The call — calm, not frantic — came from the main bathroom the other morning as we were getting ready for work. It will possibly prove to be the first of many.
“Can you come and get this cricket ? I have it under the cup. Or if you want, I can just kill it.”
The season of the bugs is upon us. Thus, the reason for the conversation with the beautiful blonde who had trapped the alleged cricket.
Deserting, momentarily, my task of filling the coffee pot, I rushed to the bathroom to save the alleged cricket. Upon its release to the porch, however, I found that this charlatan insect that it was, was merely a moth masquerading as a cricket in order to save its wing-bound life.

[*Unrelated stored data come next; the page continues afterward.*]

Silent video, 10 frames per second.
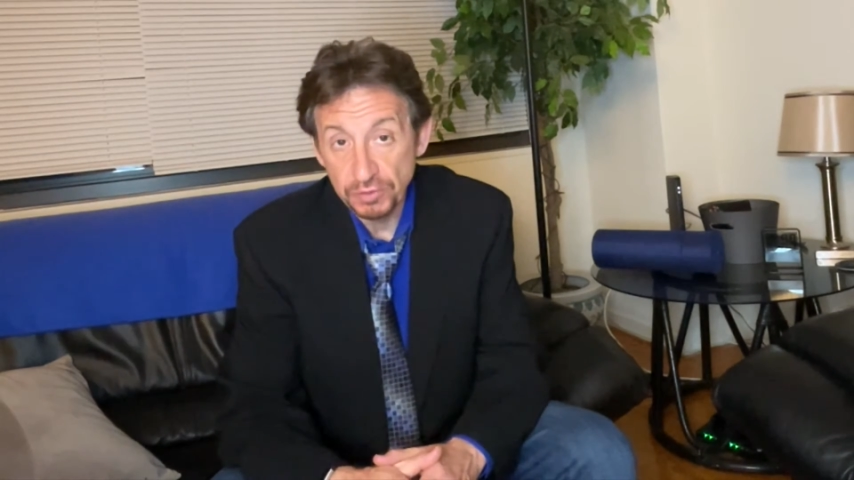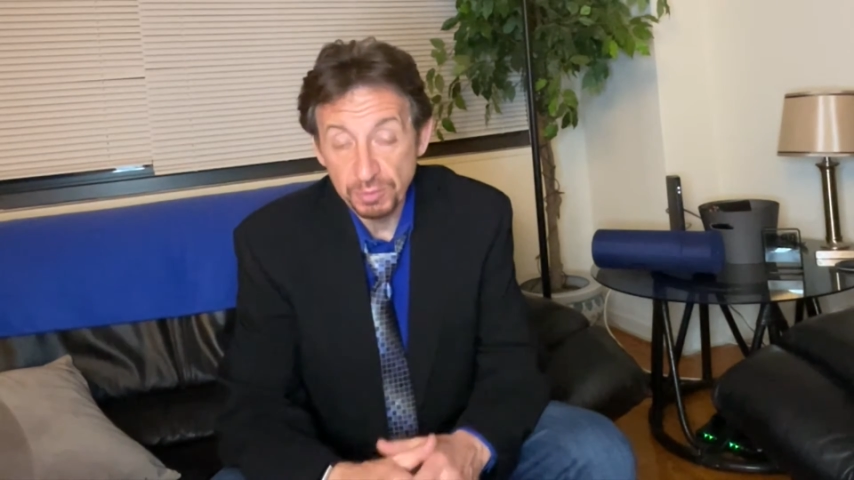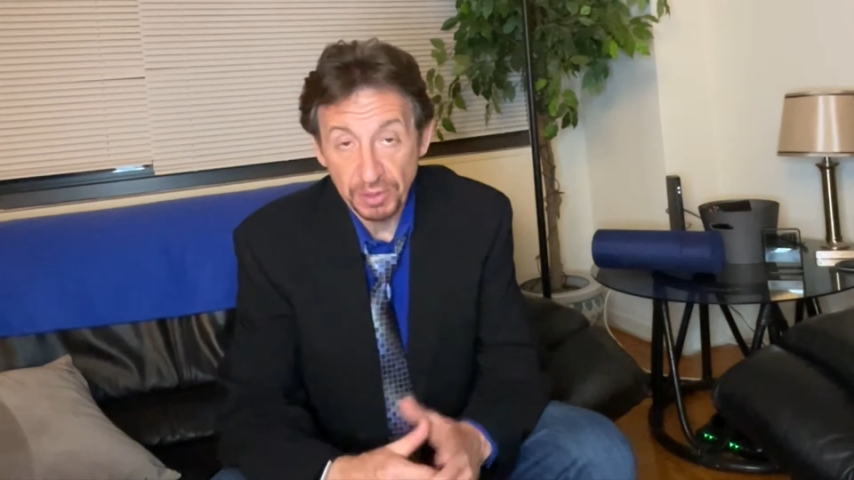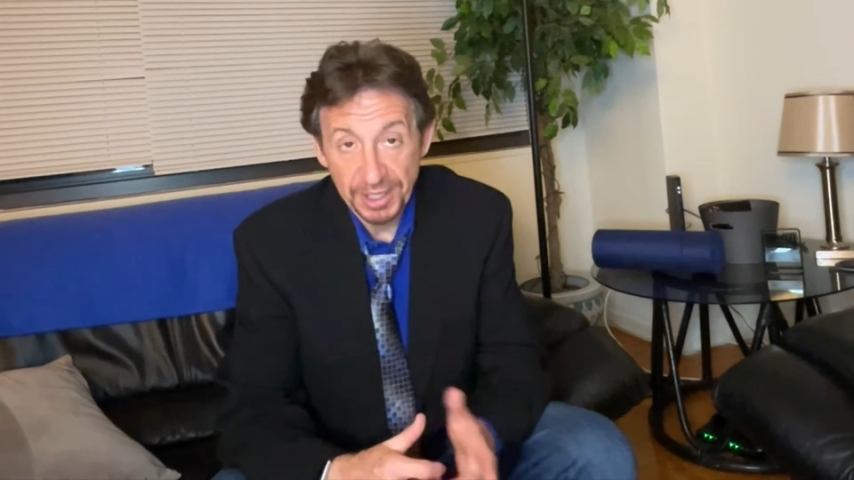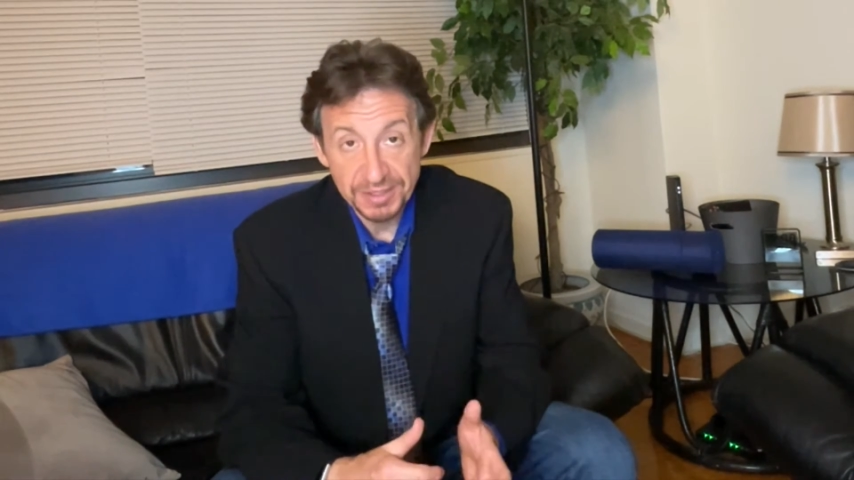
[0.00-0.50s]

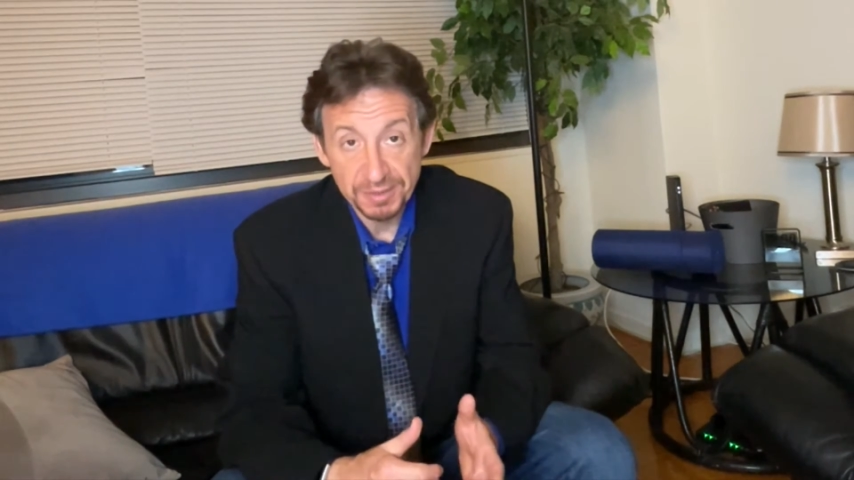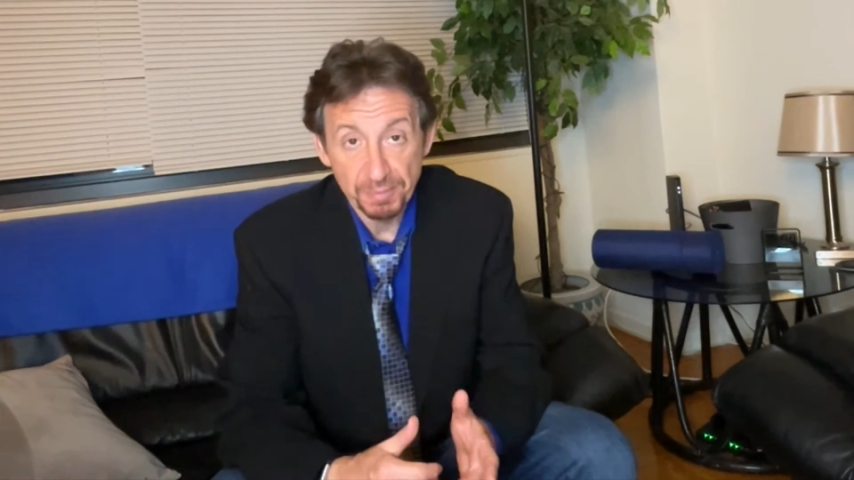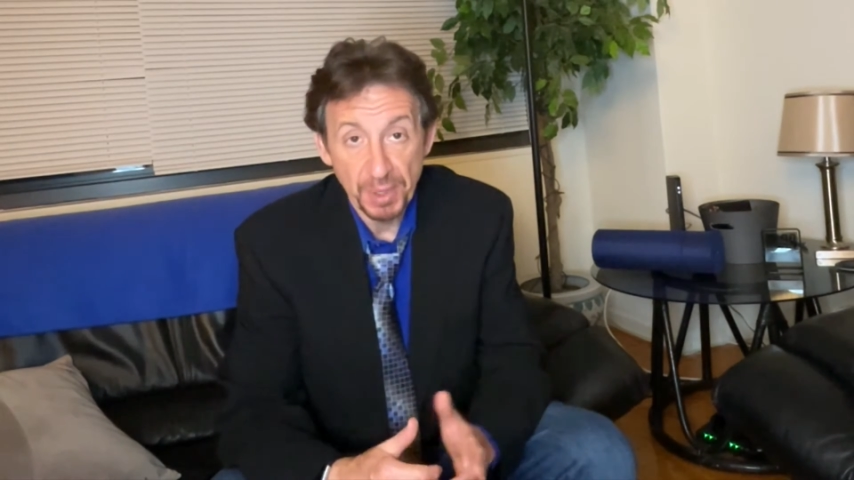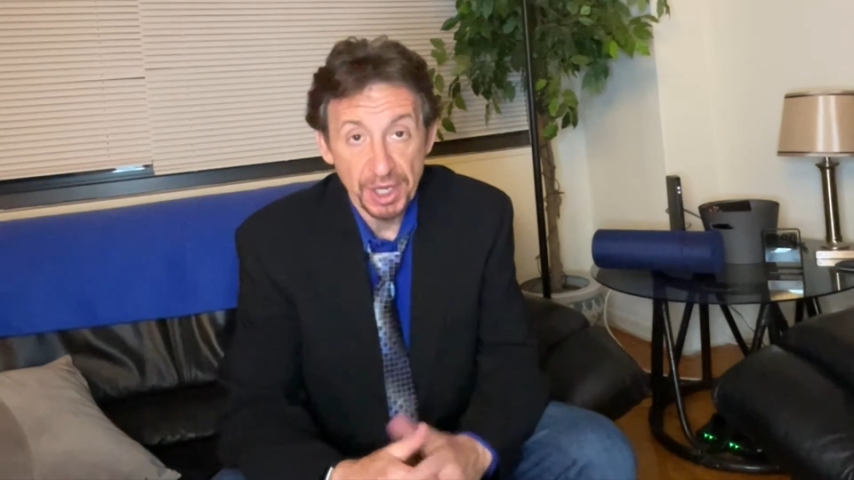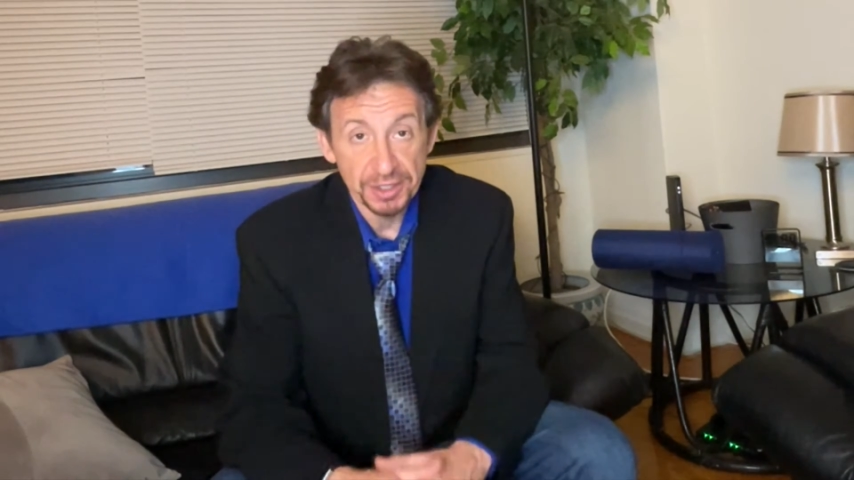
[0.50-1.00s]
to plant some
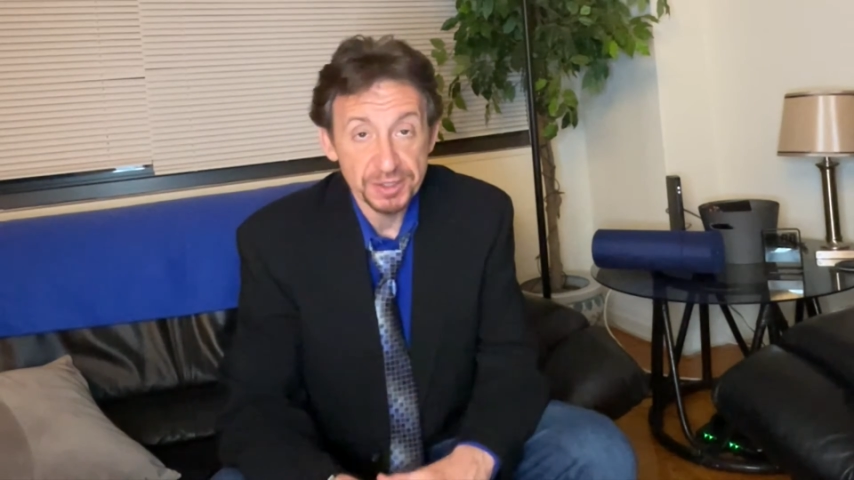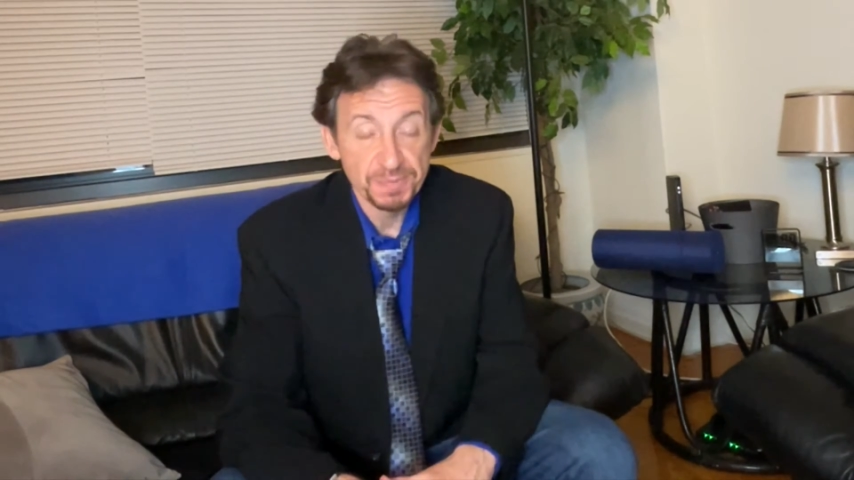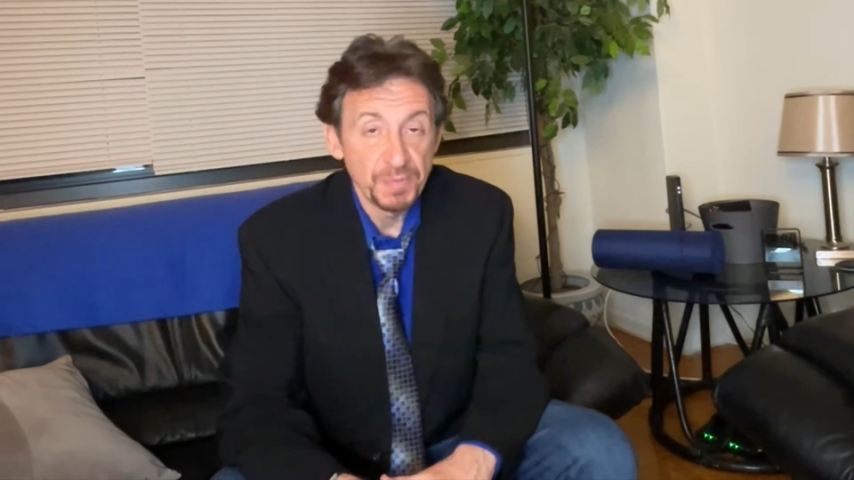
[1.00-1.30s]
bugs.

You see, there are good bugs and there are bad bugs. There are also neutral bugs, such as the moth. Primarily, though, bugs are either good or bad.
Crickets are high on the list of good bugs that sometimes wander into our homes. Sentimental thoughts of Walt Disney’s Jiminy Cricket aside, we must consider that the Oriental view of crickets included aspects of good luck and future prosperity, which may have prompted the practice of keeping these songsters as pets.
Ergo, the rush to save the life of a potential cricket.
Other good bugs include spiders, under certain conditions (due to Native American influences) butterflies, for obvious reasons, and praying mantises and dragonflies, not only because they are exciting to watch but because they eat bad bugs. The list would not be complete, in the eyes of small children, without the premier good bug, ladybugs.
Grasshoppers are an example of a neutral bug that ought not to be killed needlessly, primarily because they are more useful alive and placed in a bait jar; each grasshopper killed for no reason is one less grasshopper that will catch a fish.
The bad bug list might easily be topped by mosquitos, all members of the fly clan, and the more disgusting members of the beetle family.
Example: We will soon find ourselves invaded by June bugs. Too worthless to even think about are such bugs as roaches, silverfish and other that carry a stigma everywhere they go.
Now, it is time for a disclaimer. I know that each critter has its place. I have taken enough ecology classes, Project Wild training, and so on to know that there is no such thing as a bad bug (or snake, or bird, etc.) I know that every bug has its function.
Still, I can’t help but think that the only function of mosquitos is to provide supper for dragonflies, and that the best thing you can do with a Japanese beetle is to feed it to a praying mantis.